PROVIDED INFORMATION:
== == ==
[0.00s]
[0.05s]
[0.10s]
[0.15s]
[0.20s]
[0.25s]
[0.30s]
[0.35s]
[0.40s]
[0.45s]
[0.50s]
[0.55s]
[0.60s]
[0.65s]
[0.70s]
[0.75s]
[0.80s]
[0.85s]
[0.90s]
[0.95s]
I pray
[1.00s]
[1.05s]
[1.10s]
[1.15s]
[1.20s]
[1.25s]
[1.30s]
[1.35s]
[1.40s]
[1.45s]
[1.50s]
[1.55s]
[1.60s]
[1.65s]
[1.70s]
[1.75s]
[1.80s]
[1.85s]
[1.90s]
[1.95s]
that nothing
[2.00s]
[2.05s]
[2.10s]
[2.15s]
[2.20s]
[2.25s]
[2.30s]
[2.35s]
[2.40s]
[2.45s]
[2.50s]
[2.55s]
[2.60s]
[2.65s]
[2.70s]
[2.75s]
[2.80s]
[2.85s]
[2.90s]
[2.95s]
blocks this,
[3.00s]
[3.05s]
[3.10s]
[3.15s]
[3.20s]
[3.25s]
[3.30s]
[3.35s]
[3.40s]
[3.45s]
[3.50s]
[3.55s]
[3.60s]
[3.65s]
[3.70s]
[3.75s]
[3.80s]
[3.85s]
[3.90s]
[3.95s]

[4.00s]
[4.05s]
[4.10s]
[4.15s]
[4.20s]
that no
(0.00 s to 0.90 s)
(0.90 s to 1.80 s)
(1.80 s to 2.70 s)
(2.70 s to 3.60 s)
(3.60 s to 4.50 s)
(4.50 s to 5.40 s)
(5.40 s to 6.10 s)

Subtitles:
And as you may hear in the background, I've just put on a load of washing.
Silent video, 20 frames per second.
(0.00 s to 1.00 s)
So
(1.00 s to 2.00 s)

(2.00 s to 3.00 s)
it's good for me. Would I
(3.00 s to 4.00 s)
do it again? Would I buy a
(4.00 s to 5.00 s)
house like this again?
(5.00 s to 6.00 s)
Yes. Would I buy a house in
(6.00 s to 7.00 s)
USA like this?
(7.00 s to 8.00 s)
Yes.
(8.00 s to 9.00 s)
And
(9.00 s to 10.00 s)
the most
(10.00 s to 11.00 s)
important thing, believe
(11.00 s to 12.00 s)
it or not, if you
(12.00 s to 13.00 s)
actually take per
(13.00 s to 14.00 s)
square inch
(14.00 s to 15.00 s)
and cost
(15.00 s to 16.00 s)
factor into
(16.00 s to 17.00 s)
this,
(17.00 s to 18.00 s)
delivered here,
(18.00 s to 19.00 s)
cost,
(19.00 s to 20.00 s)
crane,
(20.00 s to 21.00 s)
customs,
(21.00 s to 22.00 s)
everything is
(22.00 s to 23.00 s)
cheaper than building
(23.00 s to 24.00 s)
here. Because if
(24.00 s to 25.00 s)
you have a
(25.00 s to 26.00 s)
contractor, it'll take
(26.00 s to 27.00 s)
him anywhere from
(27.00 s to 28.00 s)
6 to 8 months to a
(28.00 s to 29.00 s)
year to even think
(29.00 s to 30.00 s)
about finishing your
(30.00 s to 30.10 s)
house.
== == ==
Exact copies of the lines from the one containing "(24.00 s to 25.00 s)" through the final line of the records are all the answer should hold.

(24.00 s to 25.00 s)
you have a
(25.00 s to 26.00 s)
contractor, it'll take
(26.00 s to 27.00 s)
him anywhere from
(27.00 s to 28.00 s)
6 to 8 months to a
(28.00 s to 29.00 s)
year to even think
(29.00 s to 30.00 s)
about finishing your
(30.00 s to 30.10 s)
house.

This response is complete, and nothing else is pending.